» Work to complete: All of the listing, from first line to last, should be output exactly; the pictures stay out.

» The data:
------------------------------------------------------------
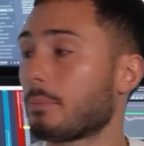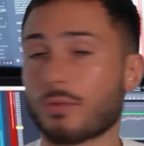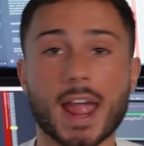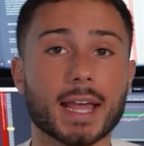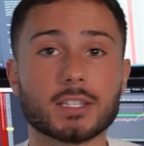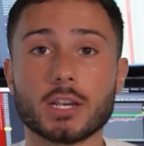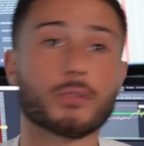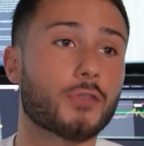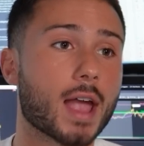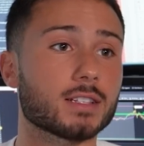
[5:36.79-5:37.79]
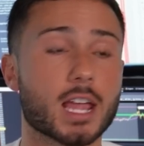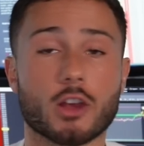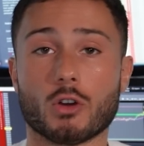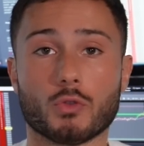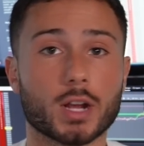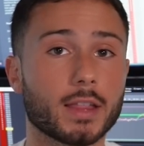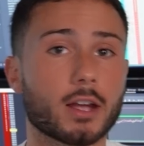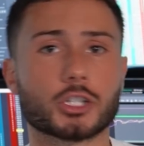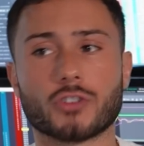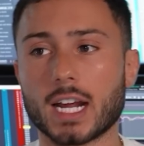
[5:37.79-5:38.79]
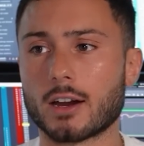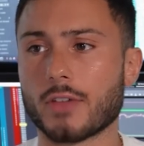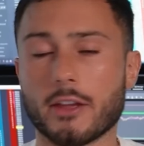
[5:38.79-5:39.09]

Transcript: bragging to your friends that you're a really good trader,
------------------------------------------------------------
» Answer area:
[5:36.79-5:37.79]
[5:37.79-5:38.79]
[5:38.79-5:39.09]

Transcript: bragging to your friends that you're a really good trader,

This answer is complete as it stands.